DATA RECORDS>
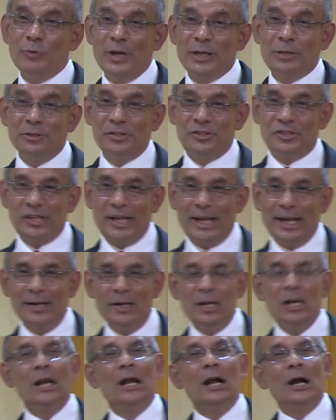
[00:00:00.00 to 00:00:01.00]
We could say
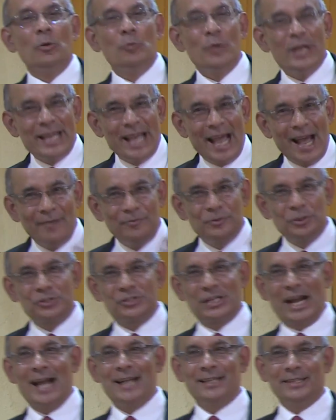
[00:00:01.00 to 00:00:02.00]
we have to
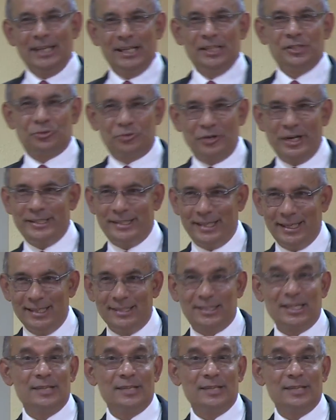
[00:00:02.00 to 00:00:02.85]
sign these treaties,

TASK PROMPT> Repeat the records in full, exactly as they appear, without the pictures.

ANSWER TO THIS TASK>
[00:00:00.00 to 00:00:01.00]
We could say
[00:00:01.00 to 00:00:02.00]
we have to
[00:00:02.00 to 00:00:02.85]
sign these treaties,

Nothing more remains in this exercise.